No company of musicians and friends of art can be indifferent to the appearance of a second symphony by Beethoven. (...) It is a curiously colossal work, with a depth, power, and erudite artistry as few others; of a difficulty in design and execution ... as certainly none of the symphonies known thus far.’ These are the words with which the reviewer of the Allgemeine musikalische Zeitung described Beethoven’s Second Symphony in May 1804, which had been published at the end of the previous year. Although many of Beethoven’s works had been greeted with similar descriptions of how extraordinary they were – perhaps most notably the violin sonatas – compared to Beethoven’s first contribution in this genre the Second Symphony is definitely a step up in terms of scope, duration, and difficulty.

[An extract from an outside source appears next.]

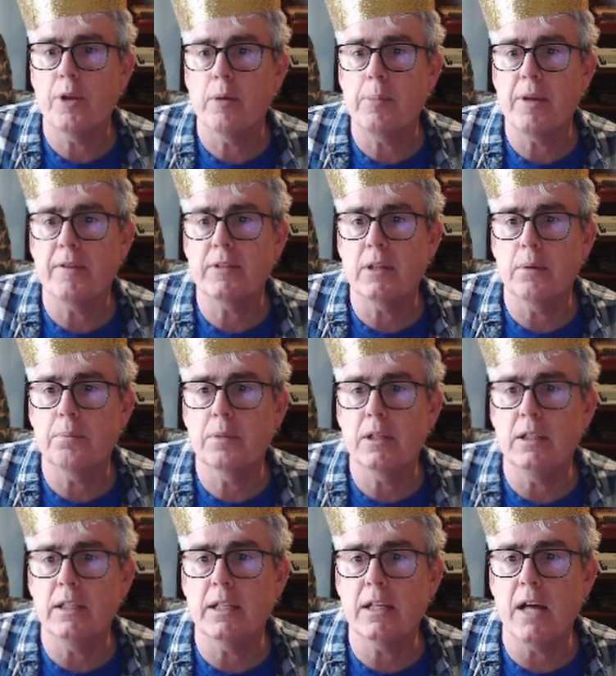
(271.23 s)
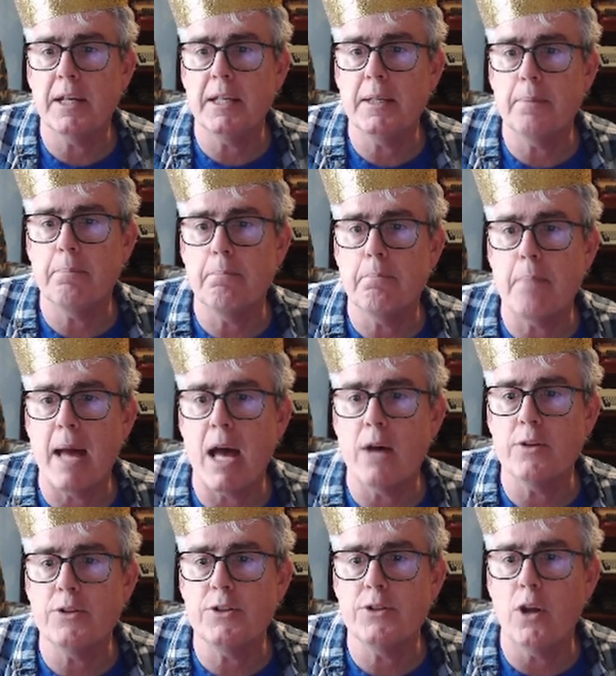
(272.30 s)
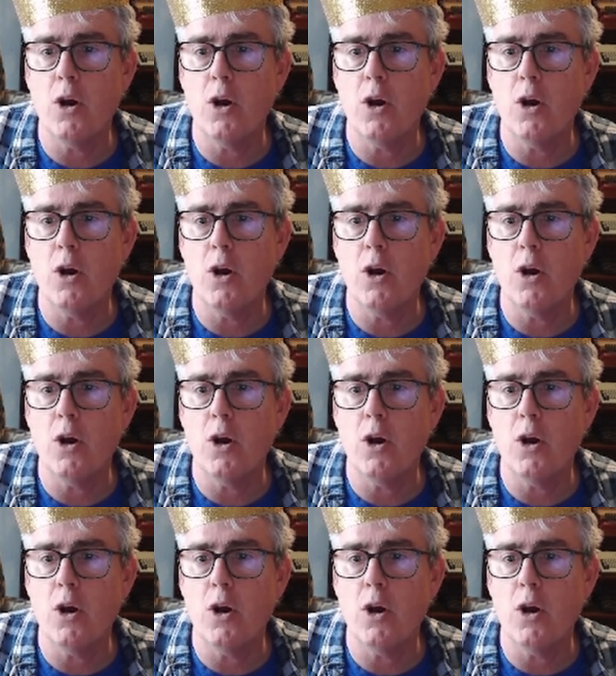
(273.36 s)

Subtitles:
Maybe you have to click on it, mouse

Chamber music arrangements of symphonies were very common in the late 18th and early 19th century, and it is probably true that a large proportion of the people who were familiar with the symphonic repertoire at the time were so because of them. The Second Symphony is the only one for which Beethoven himself produced an arrangement, although there is evidence that his student Ferdinand Ries did the bulk of the work, with Beethoven adding the finishing touches.
Of the three piano trios published under op. 1, the second announces its pretentions to the symphonic genre earlier than its siblings and has several common points with the Second Symphony that was written ten years later.
The Allegretto in E-flat, Hess 48, probably was one of the first works for piano trio that Beethoven wrote, dating back to the early 1790s. Its form is a short, but humorous conversation between three different instruments.